BEGIN Available data

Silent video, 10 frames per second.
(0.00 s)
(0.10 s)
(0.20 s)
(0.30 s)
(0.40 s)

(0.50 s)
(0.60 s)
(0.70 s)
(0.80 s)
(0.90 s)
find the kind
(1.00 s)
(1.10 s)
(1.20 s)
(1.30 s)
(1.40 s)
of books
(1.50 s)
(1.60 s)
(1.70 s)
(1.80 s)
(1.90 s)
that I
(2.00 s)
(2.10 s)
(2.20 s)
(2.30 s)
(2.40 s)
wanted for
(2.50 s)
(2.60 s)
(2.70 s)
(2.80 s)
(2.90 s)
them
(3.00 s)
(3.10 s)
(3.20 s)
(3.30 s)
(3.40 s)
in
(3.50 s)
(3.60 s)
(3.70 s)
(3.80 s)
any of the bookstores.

END Available data
BEGIN Available data

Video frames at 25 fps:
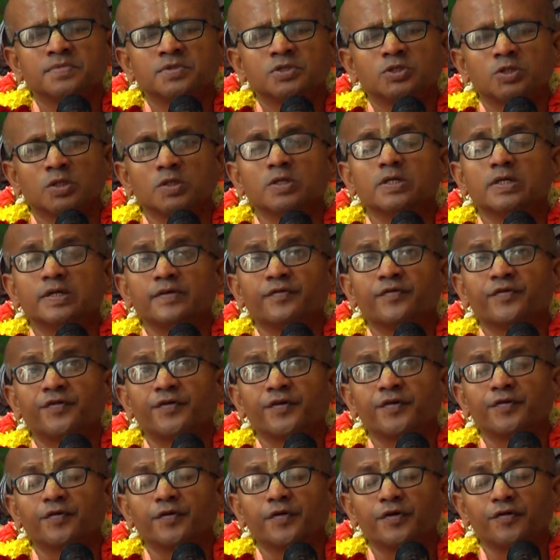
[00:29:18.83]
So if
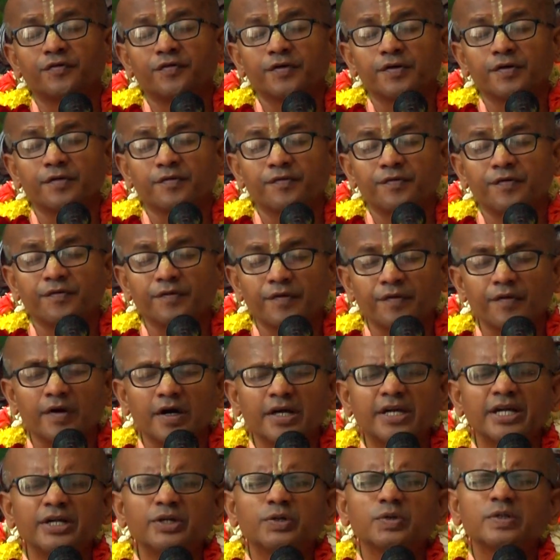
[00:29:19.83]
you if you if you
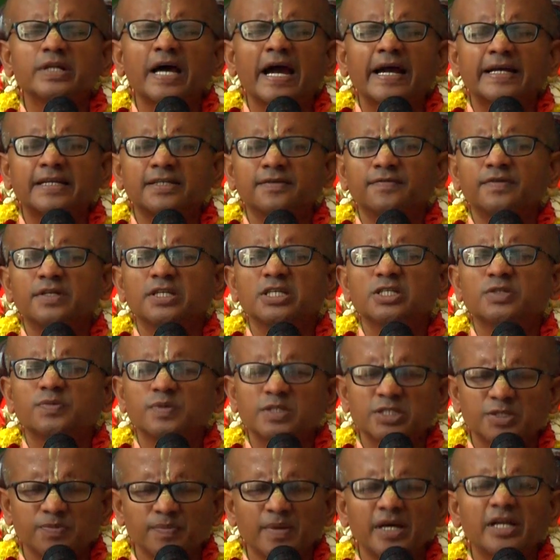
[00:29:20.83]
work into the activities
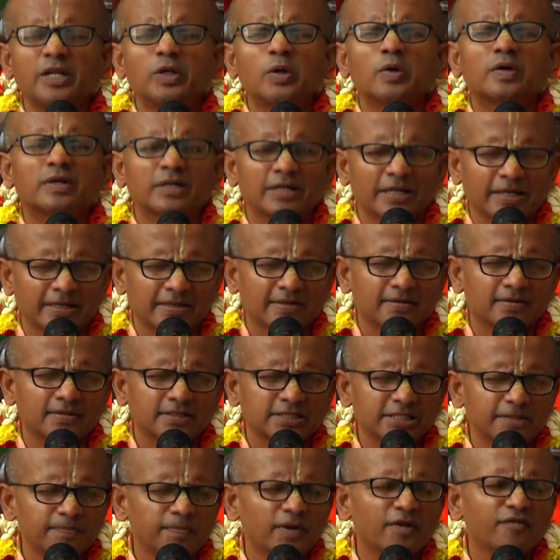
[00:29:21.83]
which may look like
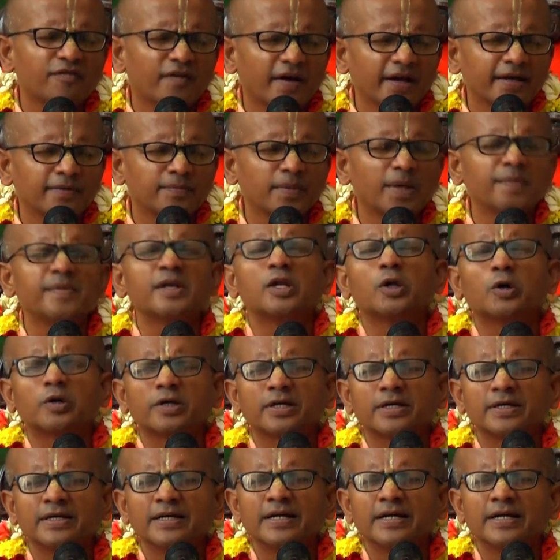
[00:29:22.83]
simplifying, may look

END Available data
BEGIN Available data

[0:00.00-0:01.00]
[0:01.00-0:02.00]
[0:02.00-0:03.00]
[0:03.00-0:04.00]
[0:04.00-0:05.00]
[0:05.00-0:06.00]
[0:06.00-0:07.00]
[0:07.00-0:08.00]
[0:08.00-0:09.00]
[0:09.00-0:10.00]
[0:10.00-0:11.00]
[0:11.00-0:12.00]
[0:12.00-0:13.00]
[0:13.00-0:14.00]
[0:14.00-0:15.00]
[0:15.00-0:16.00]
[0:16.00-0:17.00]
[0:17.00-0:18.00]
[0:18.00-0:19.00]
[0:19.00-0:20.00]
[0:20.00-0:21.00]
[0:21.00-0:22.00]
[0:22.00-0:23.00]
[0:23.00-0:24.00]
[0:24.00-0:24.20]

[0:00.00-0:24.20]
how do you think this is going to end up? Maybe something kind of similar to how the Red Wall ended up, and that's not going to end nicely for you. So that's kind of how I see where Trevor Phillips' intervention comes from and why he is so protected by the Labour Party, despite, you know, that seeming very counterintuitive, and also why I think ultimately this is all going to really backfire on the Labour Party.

END Available data

- [Directions for this task]: Whenever a line of the entries contains the string "frames", copy that line.

- [Task solution]:
Silent video, 10 frames per second.
Video frames at 25 fps:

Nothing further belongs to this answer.